Um diese Nachteile abzumildern, braucht es flankierende Maßnahmen:

  1. Erfahrung sichern durch Mentorenprogramme
    Neue Abgeordnete sollen systematisch von erfahrenen Mandatsträgern begleitet werden. So geht Wissen nicht abrupt verloren. Außerdem könnte nach einer Wartezeit von 8 Jahren eine erneute Kandidatur möglich sein – ohne dass Berufspolitik entsteht, da eine Dauerkarriere ausgeschlossen bleibt.

  2. Unabhängige Expertise im Parlament stärken
    Um Abhängigkeit von Lobbyisten und Ministerialbürokratie zu verhindern, braucht es eine deutlich gestärkte wissenschaftliche Abteilung des Parlaments. Sie stellt Abgeordneten unabhängige Gutachten und Hintergrundwissen bereit.

  3. Attraktivität des Mandats sichern

    • Rückkehrrecht in den Beruf: Arbeitgeber müssen Abgeordneten nach Ende des Mandats einen gleichwertigen Arbeitsplatz anbieten.

    • Weiterbildungsprogramme: Während der Mandatszeit werden berufliche Qualifizierungen gefördert, um den Wiedereinstieg zu erleichtern.

    • Faire Vergütung: Abgeordnete erhalten ein gutes Gehalt, aber keine Sonderrenten mehr.

  4. Stabilität schaffen trotz Rotation
    Durch die Wahl von nur einem Teil der Abgeordneten (z. B. 50 % alle 4 Jahre) bleibt das Parlament handlungsfähig und kontinuierlich arbeitsfähig – ohne Dauerwahlkampf.

  5. Langfristige Politik ermöglichen
    Fraktionen müssen zu Beginn der Amtszeit Projekte für die gesamte Periode festlegen. Ein interfraktioneller Ausschuss begleitet diese Projekte über mehrere Wahlperioden hinweg, auch wenn Abgeordnete ausscheiden.
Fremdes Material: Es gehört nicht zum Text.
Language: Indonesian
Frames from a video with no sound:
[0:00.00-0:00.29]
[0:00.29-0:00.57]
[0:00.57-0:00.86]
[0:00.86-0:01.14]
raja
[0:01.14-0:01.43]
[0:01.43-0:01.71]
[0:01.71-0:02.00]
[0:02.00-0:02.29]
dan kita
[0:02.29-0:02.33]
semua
Ergänzend sollten Bürgerräte und Bürgerdialogformate systematisch eingebunden werden.


Ein Modell für echte Bürgerparlamente

Mit diesen Anpassungen würde ein System entstehen, das sowohl Bürgernähe als auch Professionalität sichert:

  • Keine Berufspolitiker mehr, die Jahrzehnte im Parlament sitzen.
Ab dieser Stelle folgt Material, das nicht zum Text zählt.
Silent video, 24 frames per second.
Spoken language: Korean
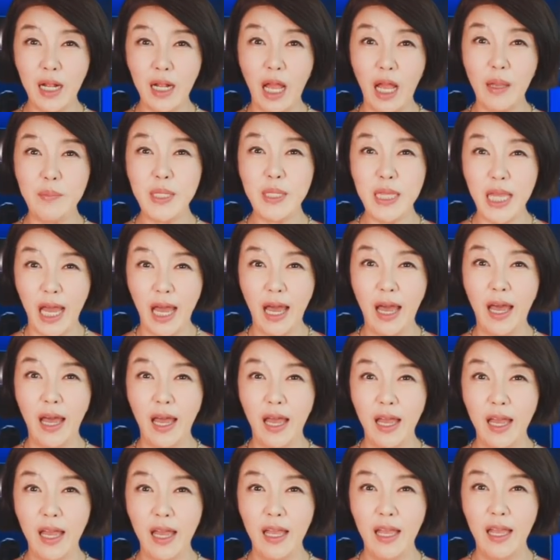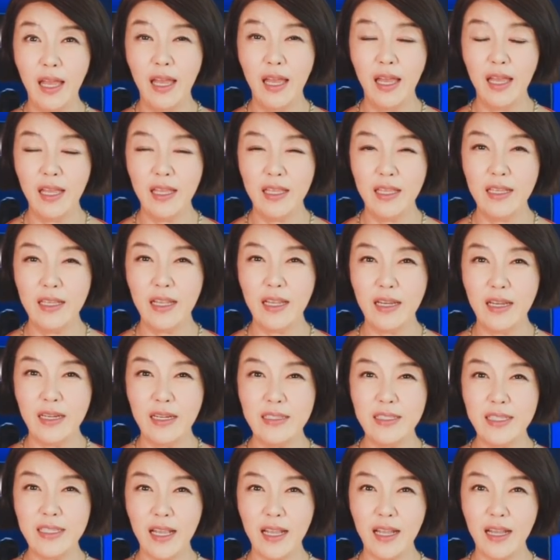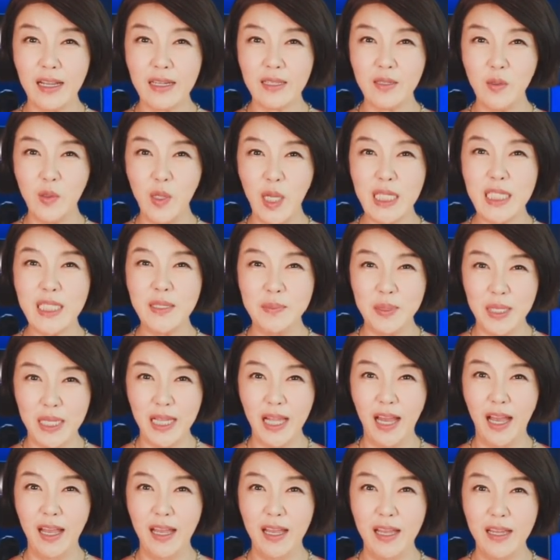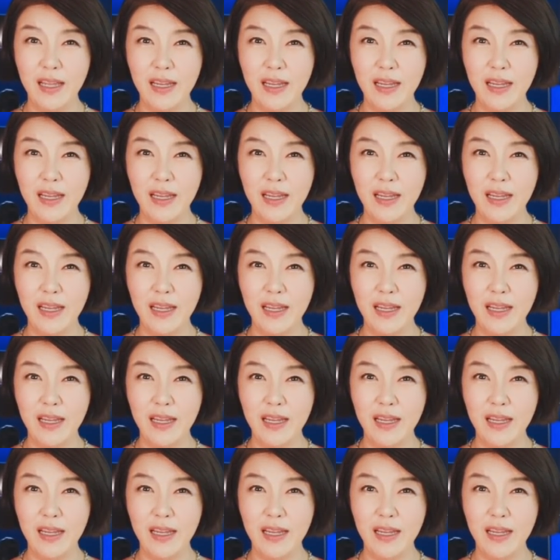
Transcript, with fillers: 갑이다 이런 생각도 했습니다.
  • Gleichzeitig genug Struktur und Expertise, um langfristig zu planen.

  • Sicherheit für die Menschen, die sich auf Zeit in die Politik wagen.

Es wäre ein Bruch mit den bisherigen politischen Traditionen in Deutschland – und vielleicht genau das, was notwendig ist, um Vertrauen zurückzugewinnen.